Massacre em Suzano: Para especialistas, mais armas só trazem mais mortes
O crime cometido por dois jovens em uma escola pública de Suzano (SP), na manhã de ontem, alimenta argumentos de defensores e opositores da facilitação do porte e posse de armas. Especialistas em segurança pública ouvidos pelo UOL afirmam que, caso Guilherme Taucci Monteiro, 17, e Luiz Henrique de Castro, 25, tivessem acesso a mais armas, a tragédia seria maior.
"O fato de só um ter um revólver, mostra a dificuldade que eles [os assassinos] têm de acessar armamento. Aí a conta é muito simples: quanto mais você tem arma, mais homicídios acontecem, porque o poder de letalidade aumenta", diz Samira Bueno, diretora-executiva do Fórum Brasileiro de Segurança Pública.
"Tanto eles não tinham acesso fácil, que precisaram encontrar soluções alternativas", comenta, fazendo referência à besta (arma com flechas e gatilho para disparo) e a uma machadinha usadas pelos assassinos. Uma das vítimas foi até o hospital com a machadinha cravada no ombro direito.
Ao todo, oito pessoas morreram executadas pelos jovens, que se mataram após atacar funcionários e alunos. Eles detinham uma pistola calibre 38, uma besta, uma machadinha e um arco e flecha.
"Política desarmamentista fracassou", diz senador
Nas redes sociais e em entrevistas à imprensa, o senador Major Olímpio (PSL-SP) manifestou que a "política desarmamentista fracassou". Para ele, reconhecido defensor da liberalização das armas, se houvesse cidadãos armados no interior da escola, como professores, "a tragédia seria minimizada".
O argumento usado pelo senador é o de que armas clandestinas circulam pelo Brasil e são usadas para esse tipo de crime, como explicou em entrevista à Folha. Ainda não se sabe a origem do armamento usado no episódio de Suzano.
Ilona Szabó, diretora-executiva do Instituto Igarapé, discorda de Major Olímpio e chama de "fazer justiça com a própria mão" a possibilidade de armar a população.
Tem um equívoco muito grande hoje de parte de nossos representantes quererem que a gente vire assassinos em potencial. Não somos nós cidadãos que temos que fazer justiça com as próprias mãos. Precisamos de um governo, de representantes eleitos, cumprindo uma agenda de segurança pública que proteja os cidadãos. Isso é obrigação número um de governantes eleitos num estado democrático de direito, e não terceirizar essa responsabilidade para nós.
Ilona Szabó, diretora-executiva do Instituto Igarapé
A comparação com os Estados Unidos é inevitável para os pesquisadores. O país é palco de dezenas de ataques com armas mensalmente - um número sem precedentes em qualquer país no mundo. Lá, os requisitos para se comprar armas são bem mais flexíveis do que no Brasil, e o debate para a mudança da legislação reacende a cada novo ataque.
"A gente vê que esses casos são muito mais comuns e frequentes lá, quase semanais, pelo simples fato de que você tem nos EUA um acesso muito maior a armas de fogo do que em qualquer lugar no Brasil", argumenta Bruno Langeani, especialista em segurança pública do Instituto Sou da Paz.
Mudanças recentes na legislação brasileira
Em janeiro, pouco após tomar posse, o presidente Jair Bolsonaro assinou um decreto que alterou a regulamentação do Estatuto do Desarmamento, facilitando a posse de armas no Brasil.
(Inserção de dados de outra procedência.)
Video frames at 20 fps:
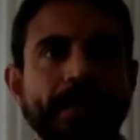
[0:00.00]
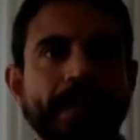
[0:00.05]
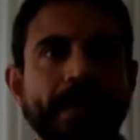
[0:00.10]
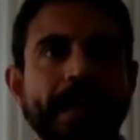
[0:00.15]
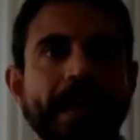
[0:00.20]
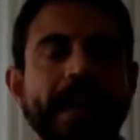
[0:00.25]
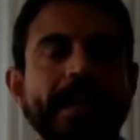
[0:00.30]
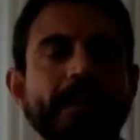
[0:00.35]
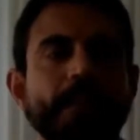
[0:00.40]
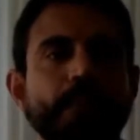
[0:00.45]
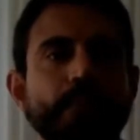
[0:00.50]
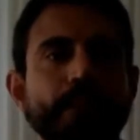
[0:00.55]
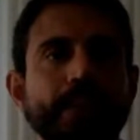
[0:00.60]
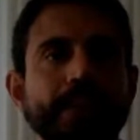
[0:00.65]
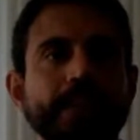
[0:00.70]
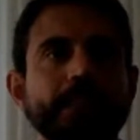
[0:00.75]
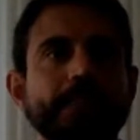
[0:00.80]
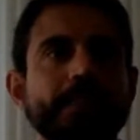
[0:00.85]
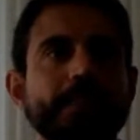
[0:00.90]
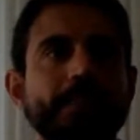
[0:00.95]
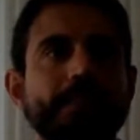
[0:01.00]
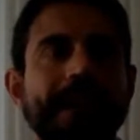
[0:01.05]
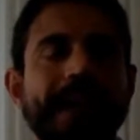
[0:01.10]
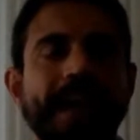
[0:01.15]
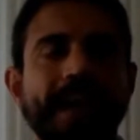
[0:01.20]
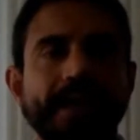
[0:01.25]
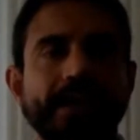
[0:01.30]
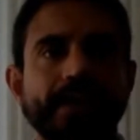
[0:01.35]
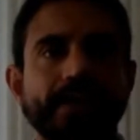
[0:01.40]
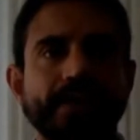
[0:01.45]
And it brings me
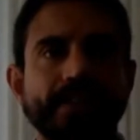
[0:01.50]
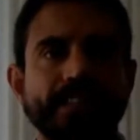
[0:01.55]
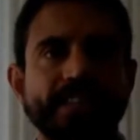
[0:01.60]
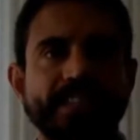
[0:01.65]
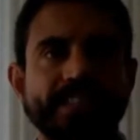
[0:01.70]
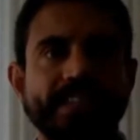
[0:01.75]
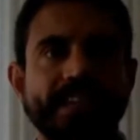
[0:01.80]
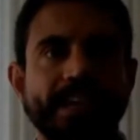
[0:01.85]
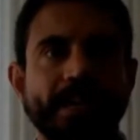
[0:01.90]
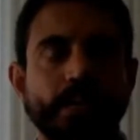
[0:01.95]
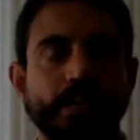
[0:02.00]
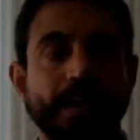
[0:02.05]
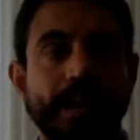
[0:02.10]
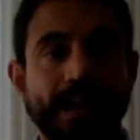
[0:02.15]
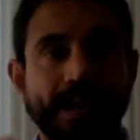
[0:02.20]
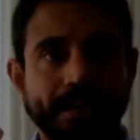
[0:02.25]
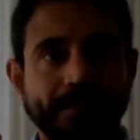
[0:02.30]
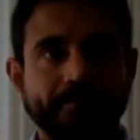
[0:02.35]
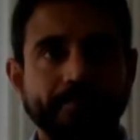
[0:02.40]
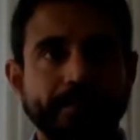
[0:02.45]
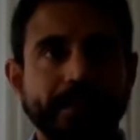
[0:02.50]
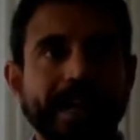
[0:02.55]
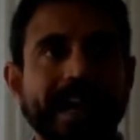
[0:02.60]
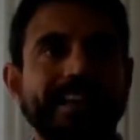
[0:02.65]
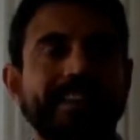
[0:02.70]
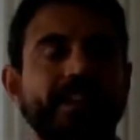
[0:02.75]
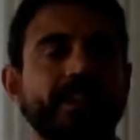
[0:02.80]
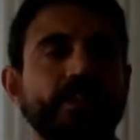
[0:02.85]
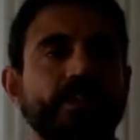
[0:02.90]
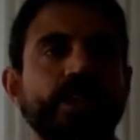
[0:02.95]
back to this thing when I
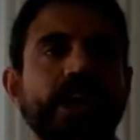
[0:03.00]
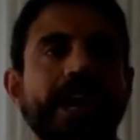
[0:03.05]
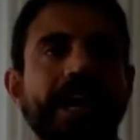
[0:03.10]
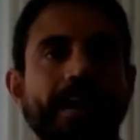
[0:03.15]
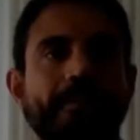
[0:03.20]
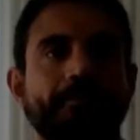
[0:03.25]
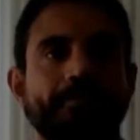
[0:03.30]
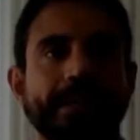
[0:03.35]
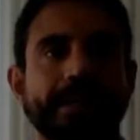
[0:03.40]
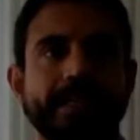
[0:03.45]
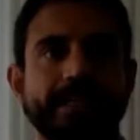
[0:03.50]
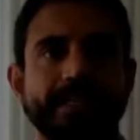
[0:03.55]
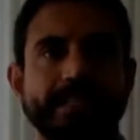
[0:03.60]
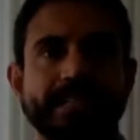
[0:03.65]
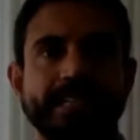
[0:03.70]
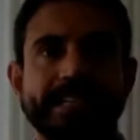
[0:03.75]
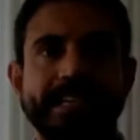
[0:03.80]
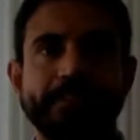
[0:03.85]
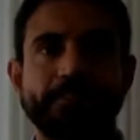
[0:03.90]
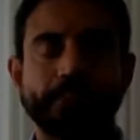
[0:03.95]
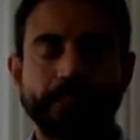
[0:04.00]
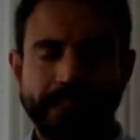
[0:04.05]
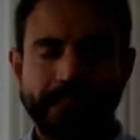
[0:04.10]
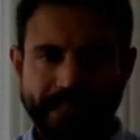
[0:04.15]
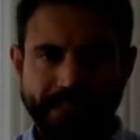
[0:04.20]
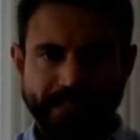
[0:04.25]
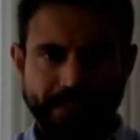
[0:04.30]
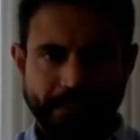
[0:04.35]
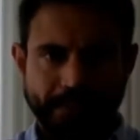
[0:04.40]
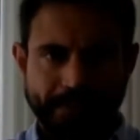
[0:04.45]
got the job because the team
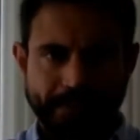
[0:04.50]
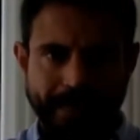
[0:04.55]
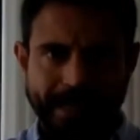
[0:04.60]
believed in me,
Segundo o decreto, cidadãos podem manter armas de fogo em casa, desde que tenham feito um curso para manejar arma, tenham mais de 25 anos, ocupação lícita e sem antecedentes criminais.
Para Szabó, a mudança não acarreta necessariamente em um risco de aumento de crimes como o de hoje. "A gente pode ter uma posse responsável sem impacto grandioso na violência. Depende muito de como o Estado vai enfrentar essa questão, se haverá controle para as armas não pararem em mãos erradas", diz.
Ela lembra da apreensão, realizada ontem, de 117 fuzis encontrados na casa de um amigo do suspeito de matar a vereadora Marielle Franco. Ronnie Lessa, acusado pelo crime, era ex-policial militar. "As armas nascem legais, são compradas legalmente e passam para a ilegalidade", diz.